We’re in the final season now, after all, and ambiguity won’t cut it anymore. Everyone else around him is choosing a side and standing up for what is right. Sitting on the fence might have looked revolutionary in season 1, but Nick’s consistent failure to do anything productive with the power he has gathered up for himself is inherently bad on its own — how long can someone stand idly by before we judge them for inaction? — and it also reveals more starkly that the power is the point. He has been showing his true colours all along. Dirty work is done by dirty people.
His redeeming feature was his love for June, and he has been involved in helping her over the course of the show, but when we dig in to those examples, he has only ever helped her, never a wider cause, and his actions have always ended up restoring the status quo along the way. He has had ample opportunity to get out but hasn’t. He committed treason when he was part of the terrorist uprising that made Gilead happen. He’s incel culture ‘working class economic angst’ personified. Gilead has been good for him! He has power, status and respect. He looks just sad enough at times that less powerful people don’t see him as a threat, and he is compliant enough that his superiors don’t suspect him. He has become so comfortable on this fence that he has ascended from Eye to Commander.
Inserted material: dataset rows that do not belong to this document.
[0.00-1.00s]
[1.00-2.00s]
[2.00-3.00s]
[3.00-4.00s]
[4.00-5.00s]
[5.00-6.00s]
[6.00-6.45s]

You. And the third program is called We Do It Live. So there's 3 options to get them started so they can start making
The most overtly rebellious thing he ever did was punch Lawrence in the face. He served Fred up to Handmaid Justice in No Man’s Land as a favour to June and to get rid of someone who could undo him. He is not the hero. He has been occasionally useful, but even a broken clock is right twice a day. Look at what happens when Rita asks him for help; he tells her to sod off. There’s nothing in it for him with Rita.
He only hates Gilead when it interferes with his love life (if we’re being kind) or his ‘access to June’ (if we’re not), which tells us he probably thinks it’s fine otherwise. This is not the work of a nice person. They don’t make nice people Eyes. They don’t make nice people Commanders. Nick is well connected enough as an Eye to know Mayday and be able to contact them, but he is not part of their inner circle. He was not trusted by them even before he got all the women at Jezebel’s slaughtered. Holly and Luke both refer to him as a Nazi and really, the arcs of all the other characters show Nick up even more.
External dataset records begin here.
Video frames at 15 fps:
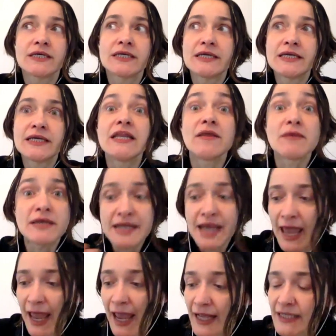in a
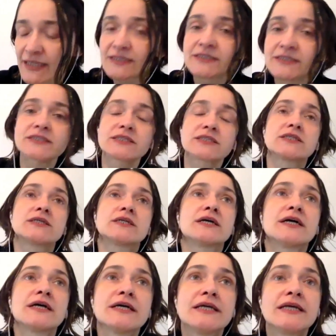hand,
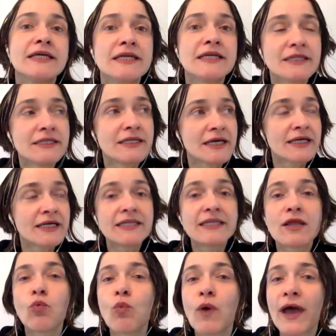in the
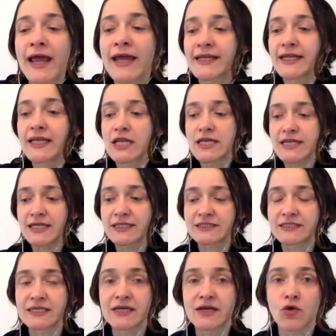way
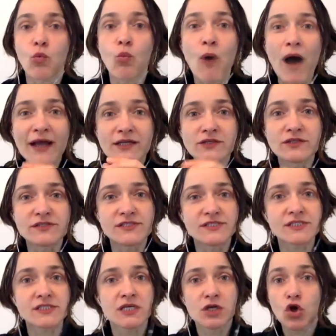that wires
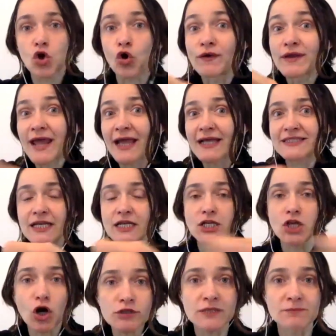connect and
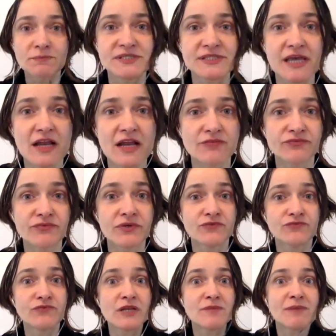knot themselves
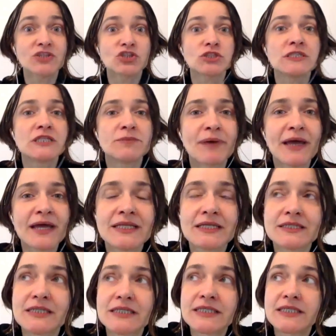very much
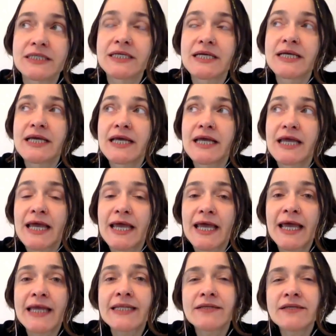independently.
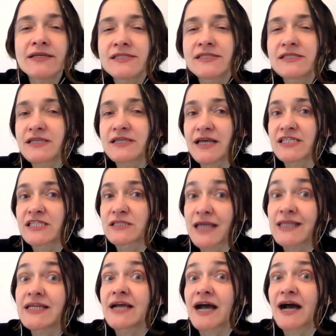And there is this
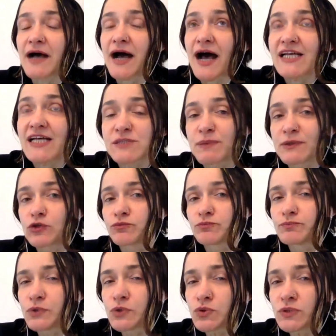aesthetic aspect of
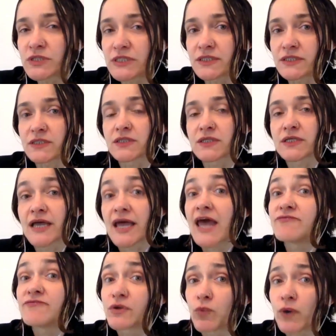beauty
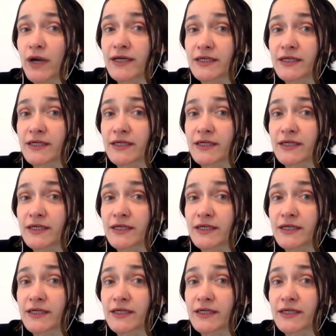everywhere.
In the end, Nick’s bad choices lead him to blunder into the final trap. His wife, Rose, asks him to ‘end’ June, and that’s the path he chooses, with his Commander Bro Club. That’s his redeeming quality gone. He betrayed America for a second time when he sentenced hundreds of women to death to save himself, and he finds himself next to Commander Lawrence and a beeping briefcase. Lawrence made the right choice; a tougher one, and a braver one. Even Serena and Aunt Lydia made the right choices in episode 9. Nick, clearly and officially a cowardy cowardy custard, makes a pithy comment about choosing the winners, and like that, poof, he was gone.
How will the revolution cope without him, eh?
The Handmaid’s Tale finale is available on Hulu on May 27th.